We describe a 25-year-old woman diagnosed with AD since childhood and subsequent onset of slowly progressive vitiligo at the age of 16. Systemic therapy with JAK1 inhibitor upadacitinib 15 mg daily was started, after a medical and laboratory evaluation to exclude pregnancy and other contraindications. Progressive improvement of AD was observed after the first weeks of treatment with clinical remission at week 16. At the same time, clear improvement of vitiligo was observed with an almost complete remission achieved at week 28 of treatment.

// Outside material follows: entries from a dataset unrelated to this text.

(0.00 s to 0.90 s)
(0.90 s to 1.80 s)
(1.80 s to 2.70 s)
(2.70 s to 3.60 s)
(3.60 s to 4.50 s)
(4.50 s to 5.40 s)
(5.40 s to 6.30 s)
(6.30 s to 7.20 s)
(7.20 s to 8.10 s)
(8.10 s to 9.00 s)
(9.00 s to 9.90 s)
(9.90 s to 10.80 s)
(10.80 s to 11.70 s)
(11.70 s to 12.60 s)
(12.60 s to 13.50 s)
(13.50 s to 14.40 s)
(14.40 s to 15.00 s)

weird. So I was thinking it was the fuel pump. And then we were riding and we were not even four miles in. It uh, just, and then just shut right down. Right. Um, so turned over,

The remission of both AD and vitiligo achieved with upadacitinib monotherapy supports the therapeutic utility of inhibition of JAK 1 signaling in these patients.
最近有研究表明,特应性皮炎(AD)患者患白癜风的风险增加。白癜风和AD可能由于共同的致病途径而相关,包括Janus激酶/信号转导和转录激活因子(JAK/STAT)信号通路的改变,这表明JAK抑制剂可能是治疗白癜风的一种有前景的新方法。
我们描述了一名25岁的女性,她自幼被诊断为AD,16岁时开始出现缓慢进展的白癜风。在进行医学和实验室评估以排除妊娠及其他禁忌证后,开始每日口服15mg JAK1抑制剂乌帕替尼进行全身治疗。治疗最初几周后观察到AD逐渐改善,第16周时临床缓解。同时,白癜风也明显改善,治疗第28周时几乎完全缓解。
乌帕替尼单药治疗使AD和白癜风均获缓解,这支持了抑制JAK 1信号通路在这些患者中的治疗作用。